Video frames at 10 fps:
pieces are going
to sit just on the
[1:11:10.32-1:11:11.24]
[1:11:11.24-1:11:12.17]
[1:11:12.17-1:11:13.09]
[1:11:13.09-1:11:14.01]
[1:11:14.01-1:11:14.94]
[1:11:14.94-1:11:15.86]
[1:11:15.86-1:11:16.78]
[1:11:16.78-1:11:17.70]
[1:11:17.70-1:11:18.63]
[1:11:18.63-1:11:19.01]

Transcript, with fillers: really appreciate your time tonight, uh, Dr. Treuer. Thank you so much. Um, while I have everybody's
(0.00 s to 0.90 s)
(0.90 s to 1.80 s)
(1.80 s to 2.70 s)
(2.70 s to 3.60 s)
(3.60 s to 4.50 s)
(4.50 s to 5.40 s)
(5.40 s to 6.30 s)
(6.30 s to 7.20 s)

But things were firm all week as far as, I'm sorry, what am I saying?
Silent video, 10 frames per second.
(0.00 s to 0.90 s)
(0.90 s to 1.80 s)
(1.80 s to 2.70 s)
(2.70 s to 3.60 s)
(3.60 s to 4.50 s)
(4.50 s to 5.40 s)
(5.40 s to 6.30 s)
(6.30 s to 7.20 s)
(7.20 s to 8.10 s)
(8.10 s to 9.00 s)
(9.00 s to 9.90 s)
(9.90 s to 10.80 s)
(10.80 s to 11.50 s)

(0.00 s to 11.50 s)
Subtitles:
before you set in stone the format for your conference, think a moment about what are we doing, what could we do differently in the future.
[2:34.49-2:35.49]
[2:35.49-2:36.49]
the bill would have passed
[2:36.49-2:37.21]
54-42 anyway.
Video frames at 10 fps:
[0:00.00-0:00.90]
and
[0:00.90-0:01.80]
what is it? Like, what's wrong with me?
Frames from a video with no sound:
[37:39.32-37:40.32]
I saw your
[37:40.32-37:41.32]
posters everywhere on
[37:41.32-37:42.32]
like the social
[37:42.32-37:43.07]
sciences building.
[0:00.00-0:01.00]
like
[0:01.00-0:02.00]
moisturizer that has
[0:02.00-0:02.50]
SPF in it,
□ □ □ □ □ □ □
Work request:
Nothing but the lines from the one containing "[37:42.32-37:43.07]" through the last line of the data above should be set down, word for word.

Exercise answer:
[37:42.32-37:43.07]
sciences building.
[0:00.00-0:01.00]
like
[0:01.00-0:02.00]
moisturizer that has
[0:02.00-0:02.50]
SPF in it,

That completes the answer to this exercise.